Когда все кончилось и вновь обращенные христиане должны были встретиться за совместной трапезой, Токиэ неожиданно исчезла. Ее искали повсюду. Наконец выяснилось, что она ушла, сославшись на необходимость срочно вернуться домой.
Итиро
Только гораздо позднее Итиро узнал, почему «девушка с палочкой» так поспешно ушла. Ее глубоко тронули приветливые слова чужого человека, его забота о ней, обиженной судьбой калеке. Она давно смирилась со своей участью и считала, что ей предстоит одиночество, жизнь без дружбы и любви. А теперь? Неужели все складывается по-иному? Токиэ хотелось подумать об этом в тишине, вдали от людей. Ей необходимо было собраться с мыслями.
За церковью был кинотеатр. Тот самый, в котором Итиро со своими друзьями из «Замка подсолнечника» смотрел когда-то чаплинский фильм. Токиэ купила билет и уселась в темном зале.
— Я еще помню название фильма, — говорит она. — Словно в издевку, он назывался «Первая любовь». Но что происходило на экране, этого я сказать не могу, так как была поглощена собственными мыслями. За два часа я много передумала, очень много.
Часть третья. ГОРОД МИРА (1948–1952)
ОДИНОЧКИ
— Аллилуйя, — донеслось с улицы в комнату Токиэ.
— Твой «почтальон» уже тут как тут, — насмешливо сообщила старшая сестра, — скажи ему, пусть наконец войдет в дом.
«Девушка с палочкой», прихрамывая, подошла к двери. У входа стоял Итиро Кавамото. Как всегда, он припас для Токиэ маленький подарочек. И, кроме того, разумеется, письмо. С некоторых пор они писали друг другу ежедневно. Но, поскольку почте для доставки писем требовалось гораздо больше времени, чем проходило между их встречами, они, прежде чем попрощаться, лично обменивались посланиями.
После крещения Токиэ не появлялась больше в школе. В один прекрасный день Итиро преодолел свою застенчивость и отправился к девушке. Предлогом послужила долгожданная библия на английском языке, которую наконец-то после долгих проволочек выдали ученикам школы иностранных языков. В оправдание своего визита Кавамото сослался на то, что счел своим долгом, проходя мимо дома бывшей соученицы, занести ей библию. Он тут же собрался было удалиться, но Токиэ нашла в себе достаточно присутствия духа, чтобы поговорить с гостем и тем самым задержать его, хотя неожиданный приход юноши смутил ее.

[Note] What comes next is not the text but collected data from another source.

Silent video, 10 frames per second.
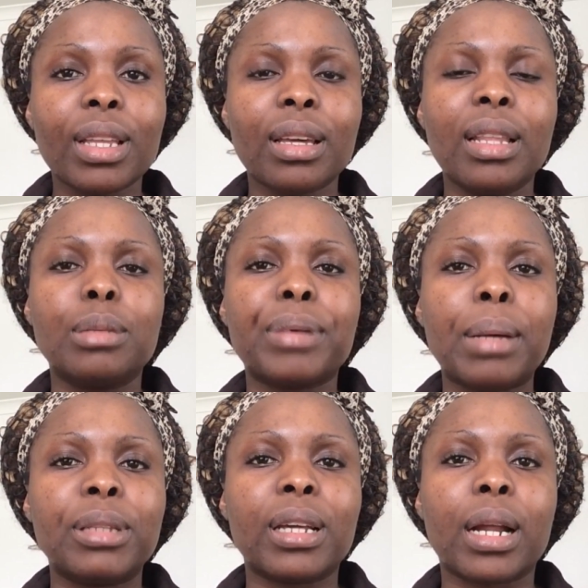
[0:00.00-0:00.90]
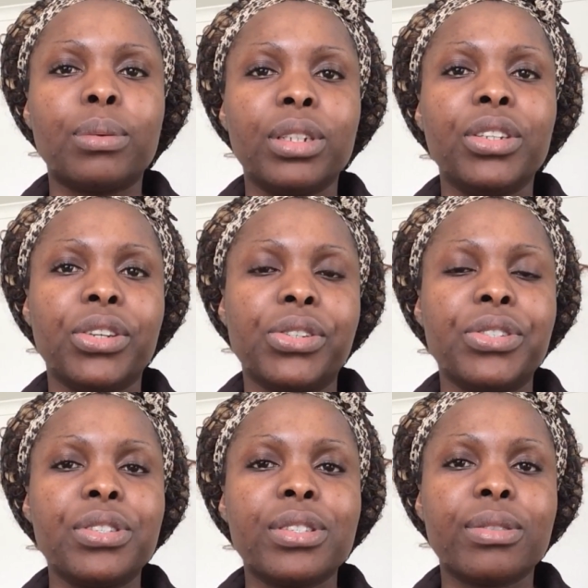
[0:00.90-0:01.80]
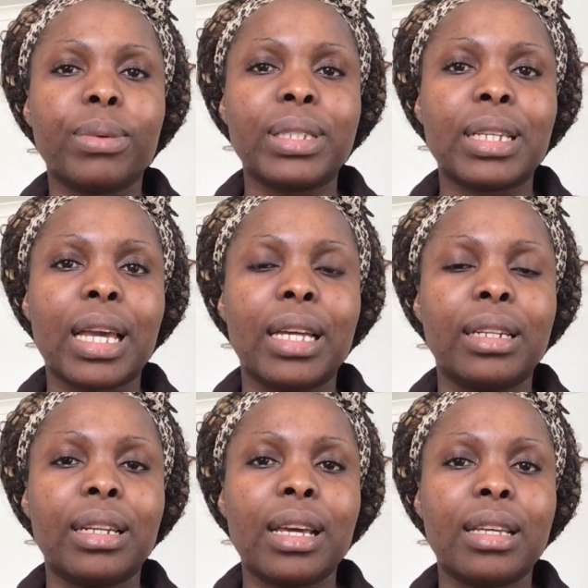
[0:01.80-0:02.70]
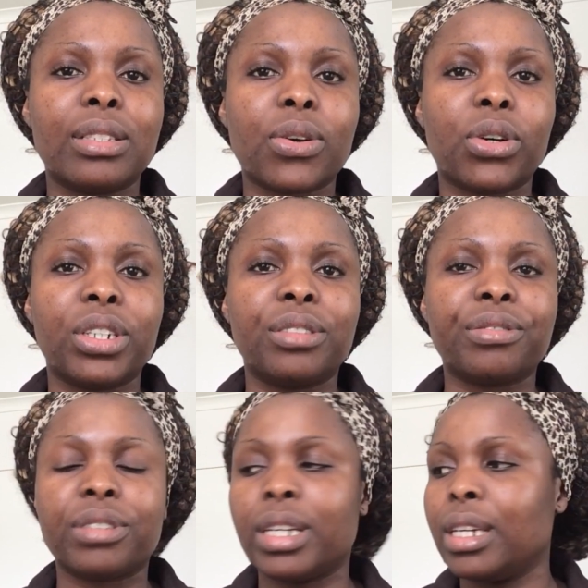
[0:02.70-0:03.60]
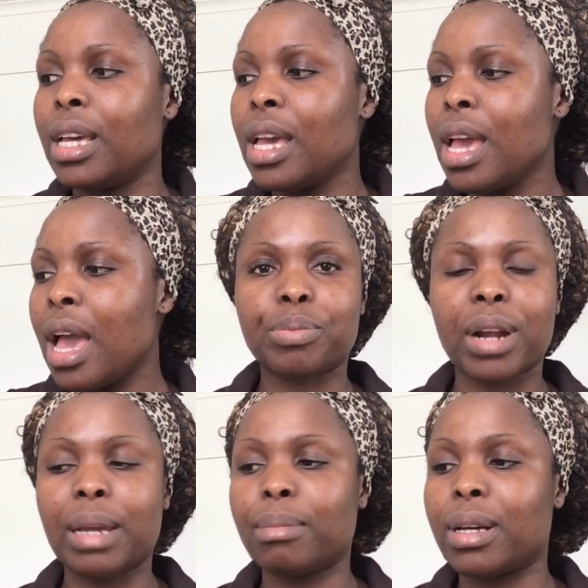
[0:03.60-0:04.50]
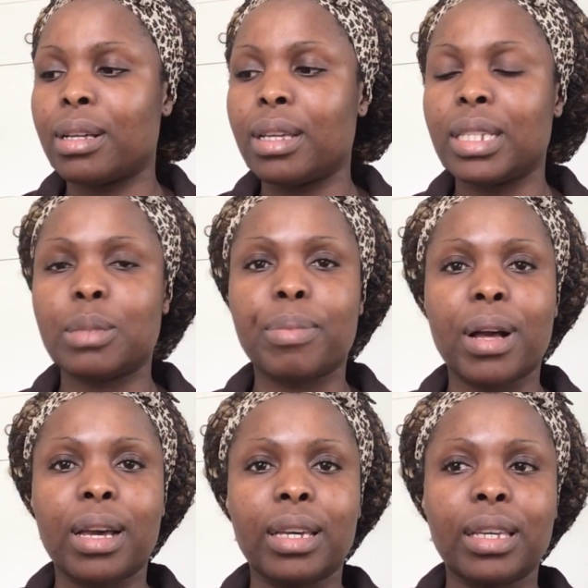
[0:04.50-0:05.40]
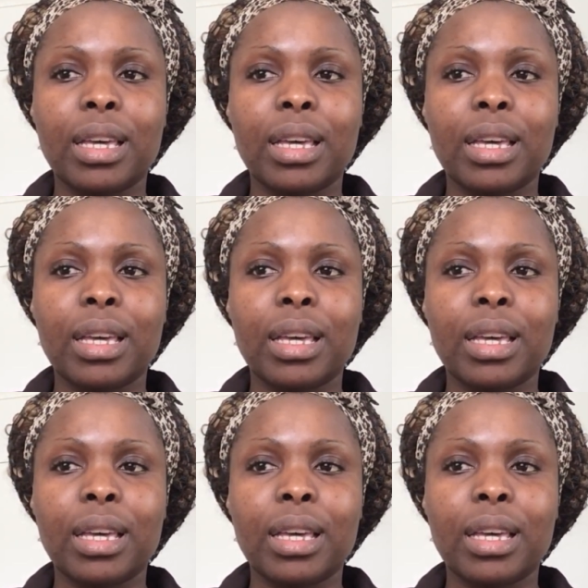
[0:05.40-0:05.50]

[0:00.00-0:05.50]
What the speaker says: The primer that I will use, once again, is oil-free. Primer is by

За этой первой беседой на улице, перед домом, последовало еще множество таких же бесед. Итиро начал приходить к девушке чуть ли не каждый вечер после конца работы. Однако промелькнул целый месяц, прежде чем юноша в первый раз переступил порог ее дома.
— Я не хочу смущать ваших родных, — извинялся Итиро. При его деликатности ему было ясно, что состоятельные в прошлом Уэмацу должны страшно стесняться своей бедности.
С начала 1948 года материальное положение семьи сильно ухудшилось.